Strip out the pictures and output each remaining line of the data word for word.

Records provided START

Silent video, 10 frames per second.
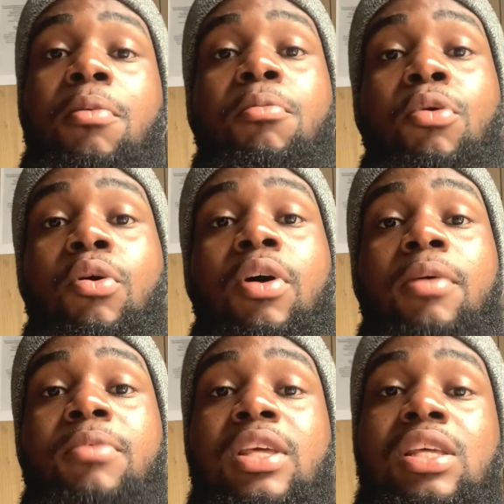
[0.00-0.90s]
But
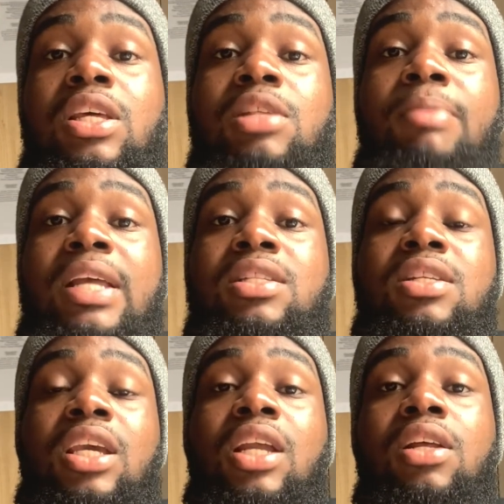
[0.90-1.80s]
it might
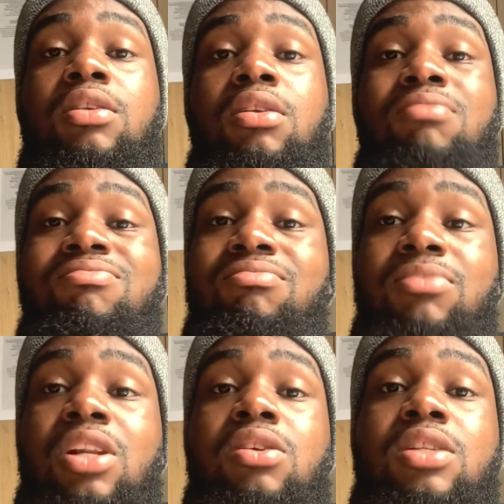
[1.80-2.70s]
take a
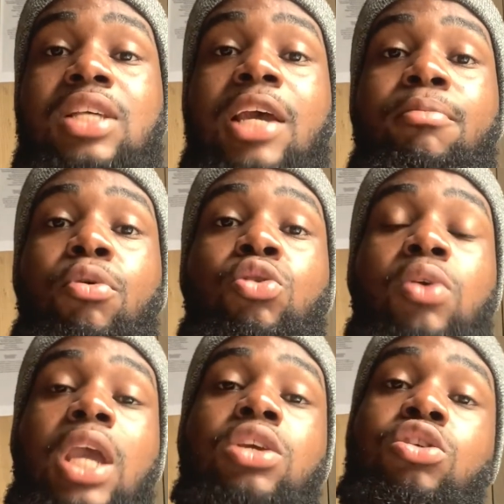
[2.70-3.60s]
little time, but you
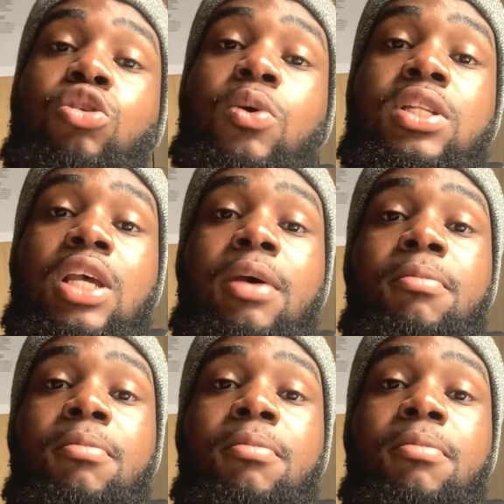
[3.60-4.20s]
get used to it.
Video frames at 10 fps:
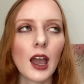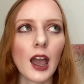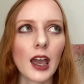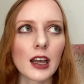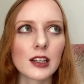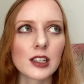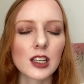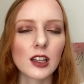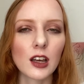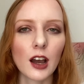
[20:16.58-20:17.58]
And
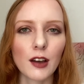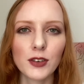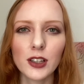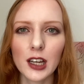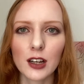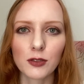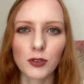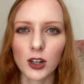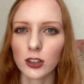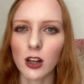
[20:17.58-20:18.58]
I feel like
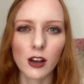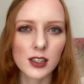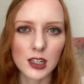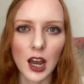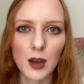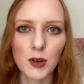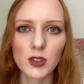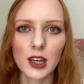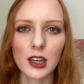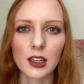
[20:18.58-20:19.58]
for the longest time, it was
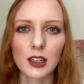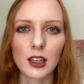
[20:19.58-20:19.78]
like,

Records provided END

__Your response__.
Silent video, 10 frames per second.
[0.00-0.90s]
But
[0.90-1.80s]
it might
[1.80-2.70s]
take a
[2.70-3.60s]
little time, but you
[3.60-4.20s]
get used to it.
Video frames at 10 fps:
[20:16.58-20:17.58]
And
[20:17.58-20:18.58]
I feel like
[20:18.58-20:19.58]
for the longest time, it was
[20:19.58-20:19.78]
like,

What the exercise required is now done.